The Thursday before Spring break, two representatives from The Thirst Project presented to the upper school their mission and the importance of their work.
The Thirst Project is a non profit organization dedicated to bringing clean and accessible drinking water to communities across all of Africa. The representatives, two women aged 19 and 20, shared for an hour and a half the importance of clean water and the detriment faced when people don’t have access to it.
“I was actually excited to go to this one,” said senior Audrey Lemon. “The topic and the charity seemed pretty interesting because it was supposed to be a little interactive.”

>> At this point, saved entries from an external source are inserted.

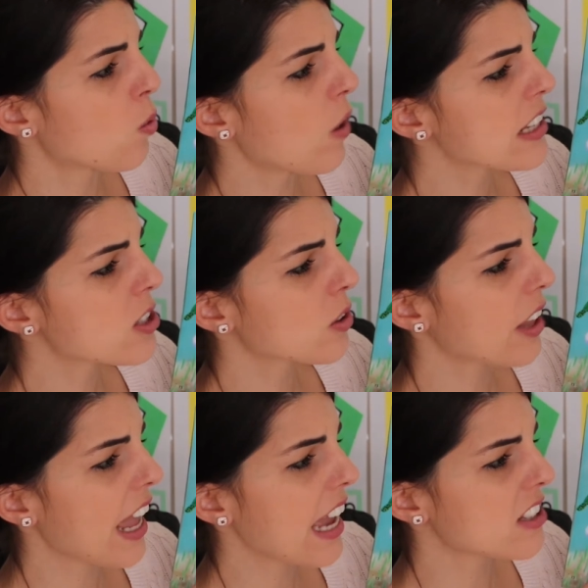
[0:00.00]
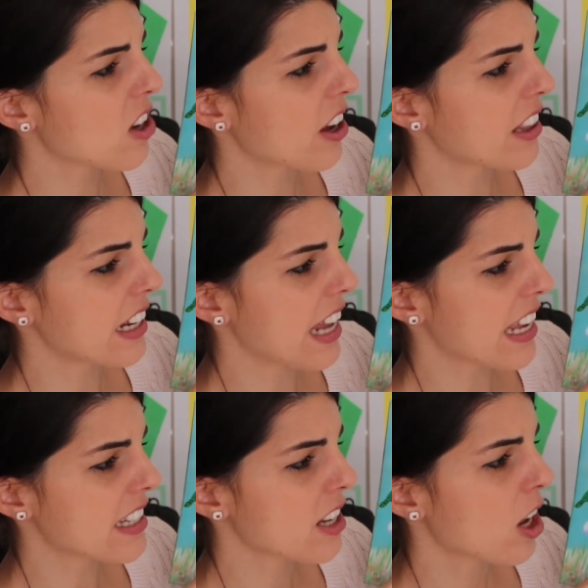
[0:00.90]
Once all the eggs are in the
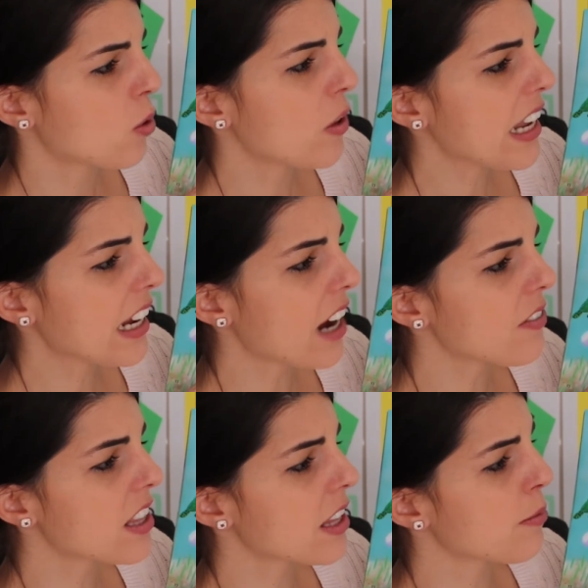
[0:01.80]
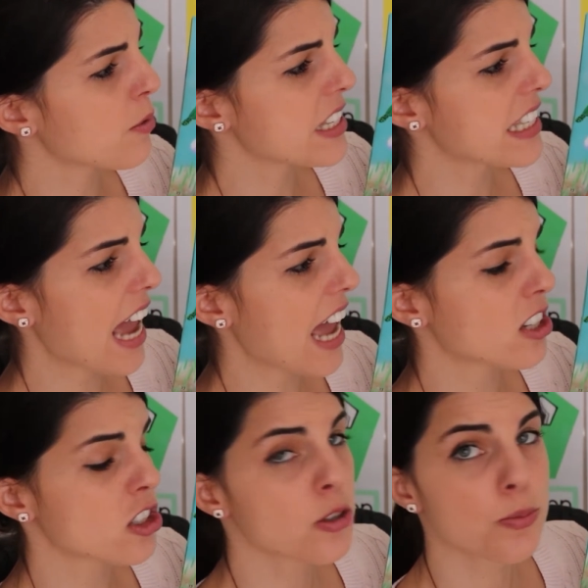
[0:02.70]
nest, we cover them with
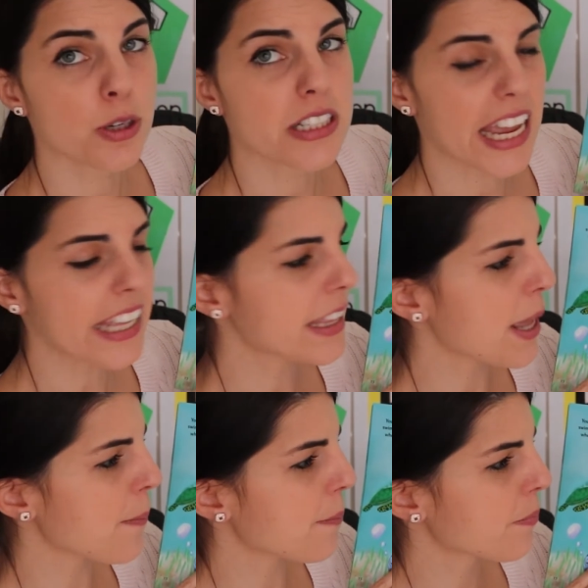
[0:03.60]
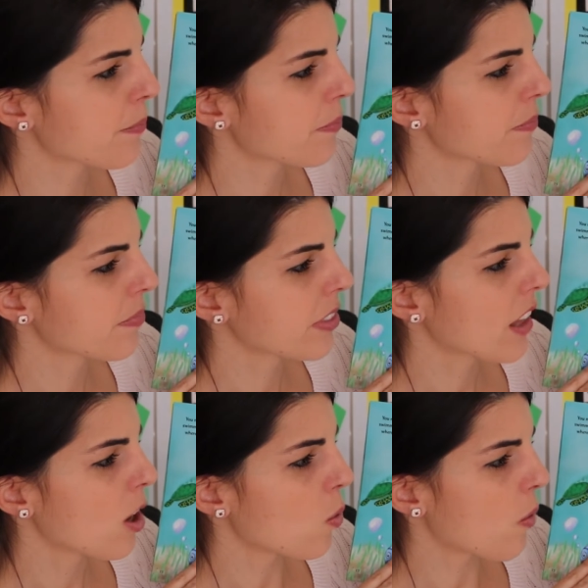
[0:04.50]
sand to protect them.
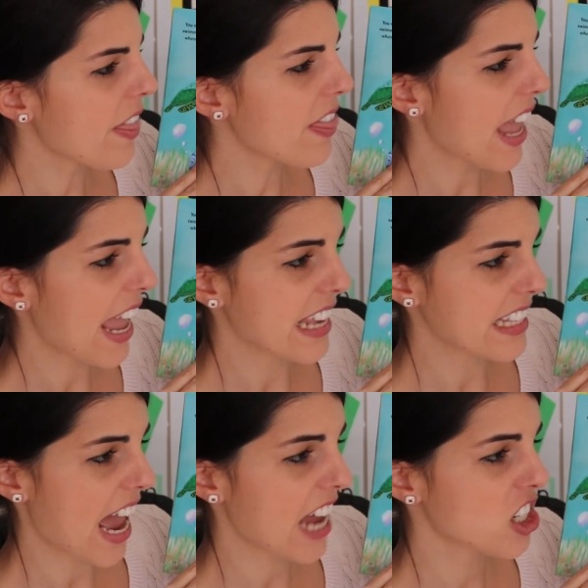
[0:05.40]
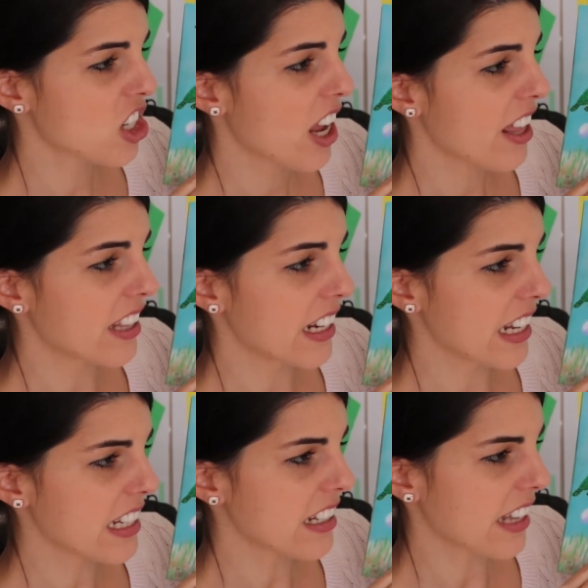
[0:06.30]
When the eggs hatch, the
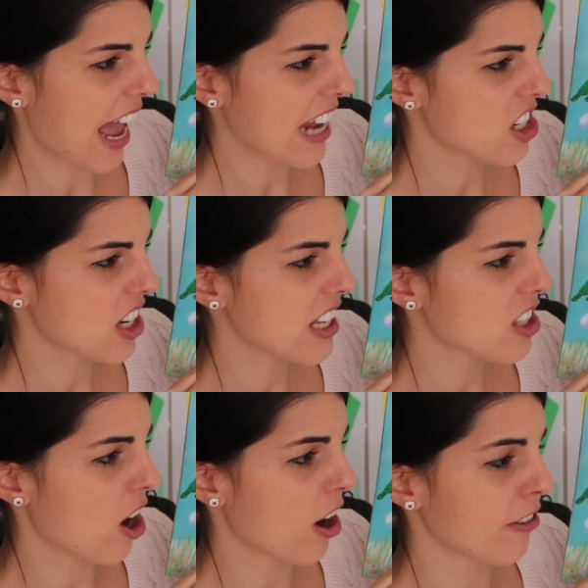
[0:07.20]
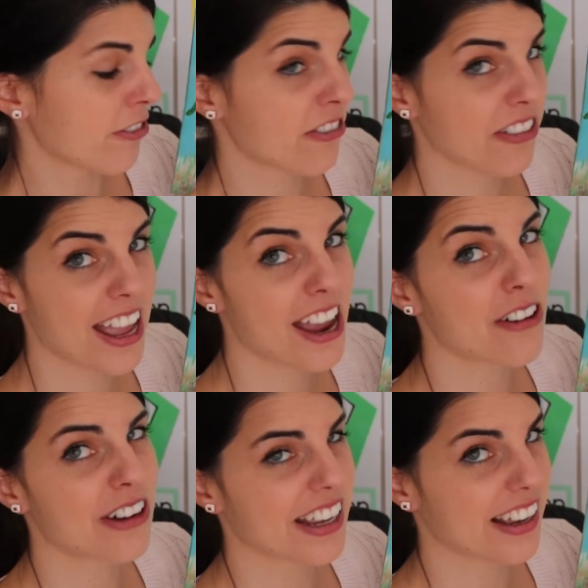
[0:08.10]
little hatchlings are
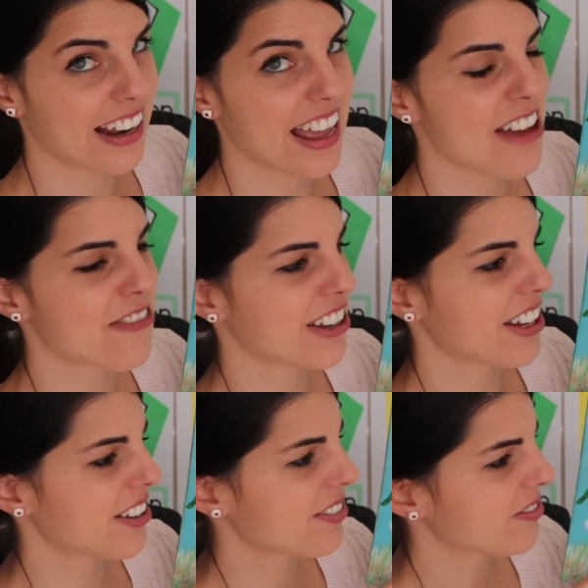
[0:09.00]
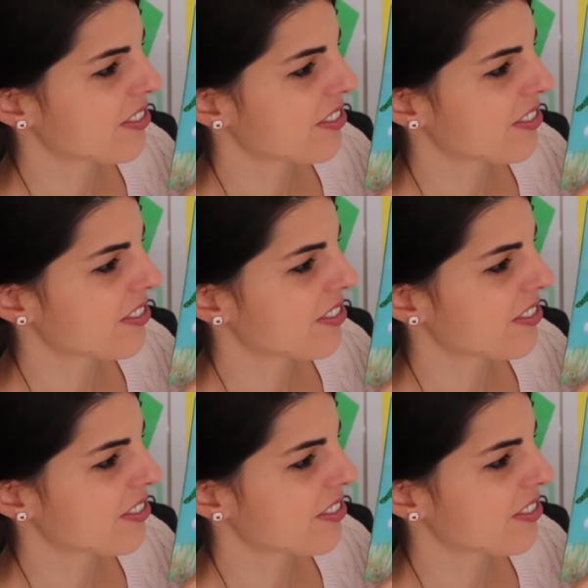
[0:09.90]
very clever.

The assembly started with them explaining how The Thirst Project was founded. In 2009, when Seth Maxwell was introduced to the devastating reach of the global water crisis, he was inspired to do something about it. To try and make a difference, he and a group of seven students pooled all their money together and bought about 1,000 bottles of water. They handed them out on Hollywood Boulevard to raise awareness, and in turn raised $1,700 in that one day. This was the catalyst that created The Thirst Project.
The issues that arise from lack of clean water are numerous and enduring. When a community doesn’t have water, the mortality rates rise, food security plummet, and economic development stays stagnant. In the entire world, 663 million people don’t have access to clean water. This means that there is a very substantial number of communities that are plagued by the problems that arise from dirty water. This epidemic can affect communities in ways outside of the expected. Women and children are usually the ones tasked with collecting dirty water, traveling an average of 3.7 miles a day carrying around 44 and 110 pounds. This means that many women and children spend their days traveling instead of getting educations. Furthermore, the long term health effects from carrying such heavy loads are often inumerable. Among others, spinal pains, spinal and pelvic deformities, and even miscarriages.
The most effective solution to this global issue is to build wells. The Thirst Project is tasked with raising money and traveling all over Africa to instal hand pump freshwater wells. One well can transform a community, fueling health and sanitation, food security, education, and economic development. Through their multifaceted W.A.S.H. programs, they install wells, created pit latrines, and teach proper hygiene to residents. Each of these initiatives reduce deaths by 20%, 37.5%, and 35%.
The appeal of The Thirst Project, specifically, is that it was created by students for students. Their conception and methods are attractive to students in that from the beginning their goals were genuine.
“I thought it was one of the better activity periods that we’ve had,” said Aaryaa Pandey ‘21.
As the representatives said, “No one was utilizing students because no one thought that we cared. The Thirst Project tries to undo that idea by showing everyone that we do care.”